• **Problem requirements**:
Transcribe every entry that follows, word for word, and omit the images.

--- START ---

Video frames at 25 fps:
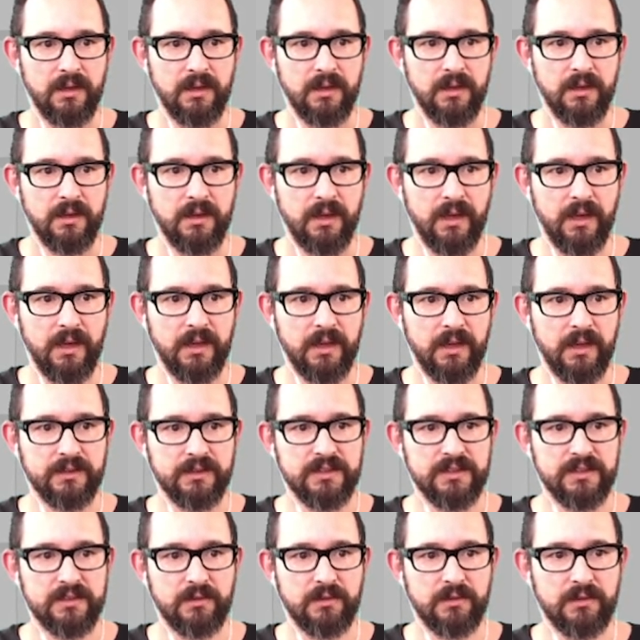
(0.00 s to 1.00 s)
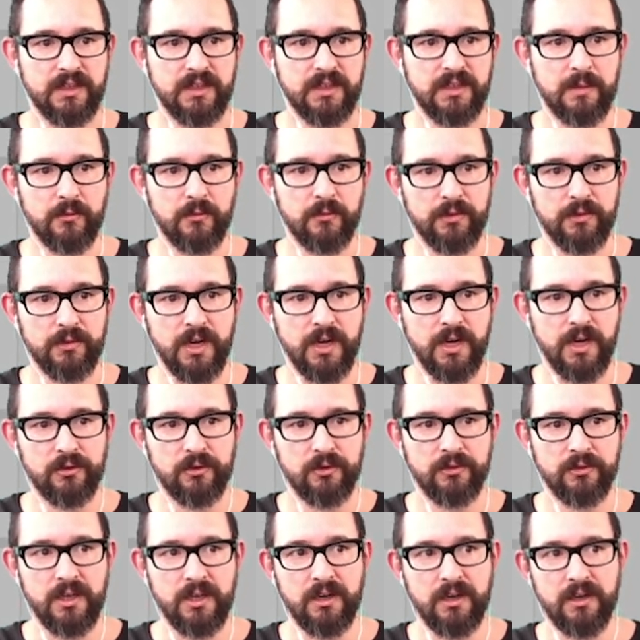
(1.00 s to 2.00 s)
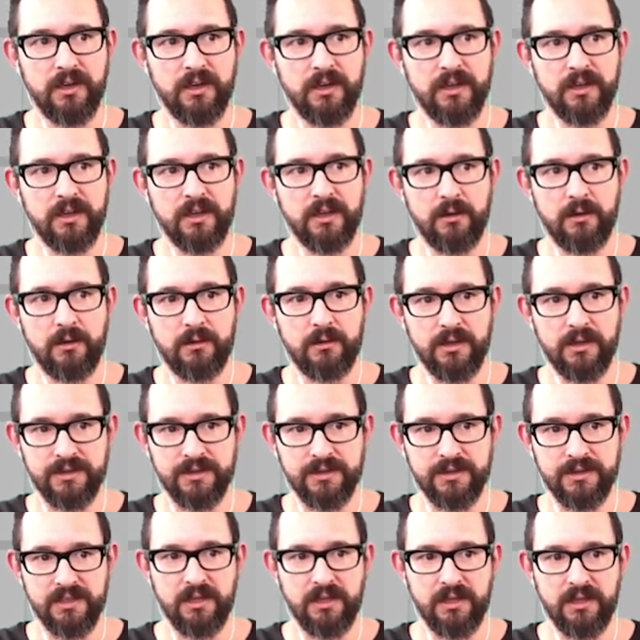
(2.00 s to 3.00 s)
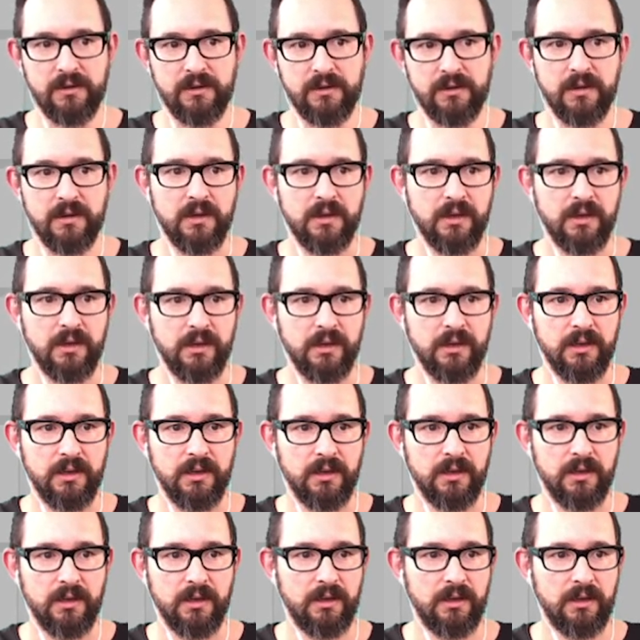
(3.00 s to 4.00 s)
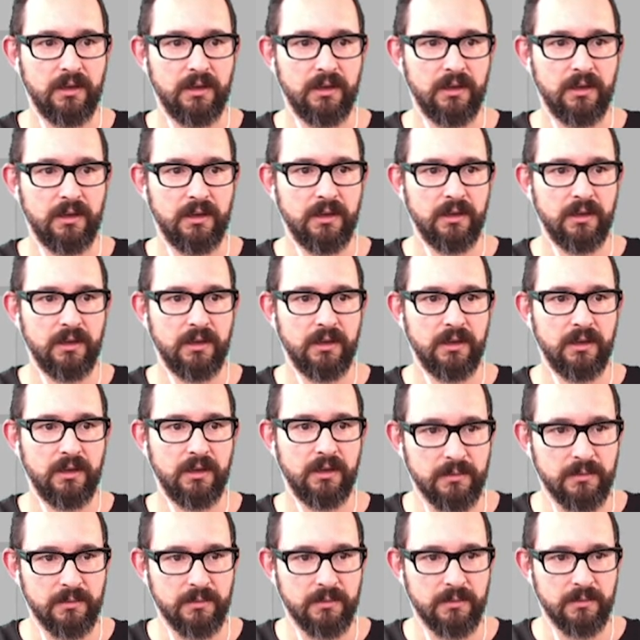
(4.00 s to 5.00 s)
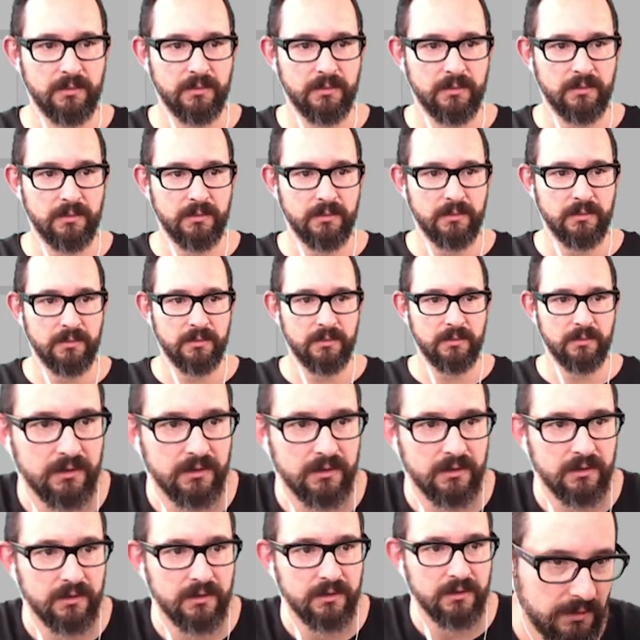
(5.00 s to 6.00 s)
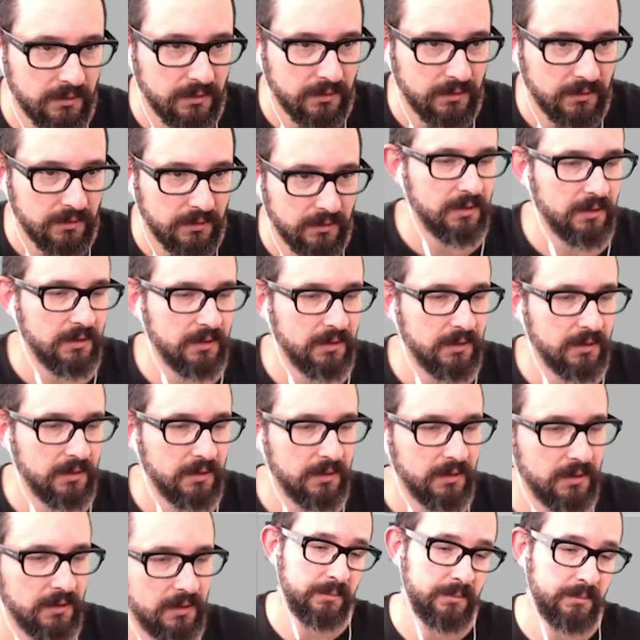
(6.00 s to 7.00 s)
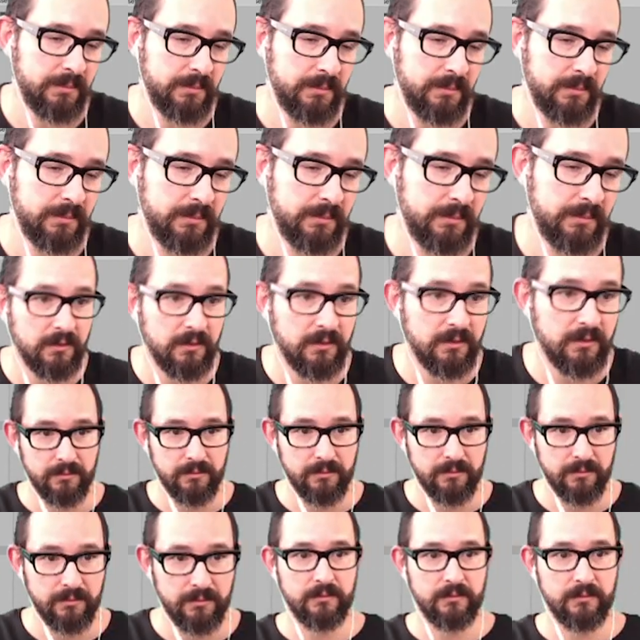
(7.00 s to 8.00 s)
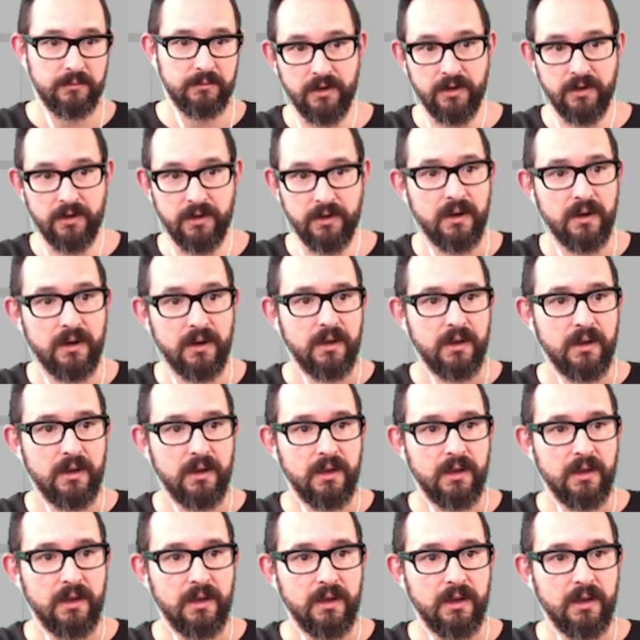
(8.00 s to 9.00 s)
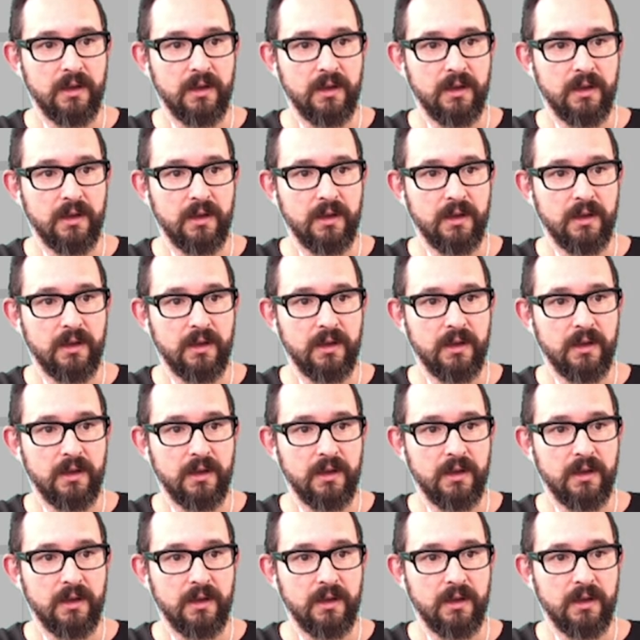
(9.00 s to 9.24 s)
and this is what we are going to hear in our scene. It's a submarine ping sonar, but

--- END ---

• **Output below**:
Video frames at 25 fps:
(0.00 s to 1.00 s)
(1.00 s to 2.00 s)
(2.00 s to 3.00 s)
(3.00 s to 4.00 s)
(4.00 s to 5.00 s)
(5.00 s to 6.00 s)
(6.00 s to 7.00 s)
(7.00 s to 8.00 s)
(8.00 s to 9.00 s)
(9.00 s to 9.24 s)
and this is what we are going to hear in our scene. It's a submarine ping sonar, but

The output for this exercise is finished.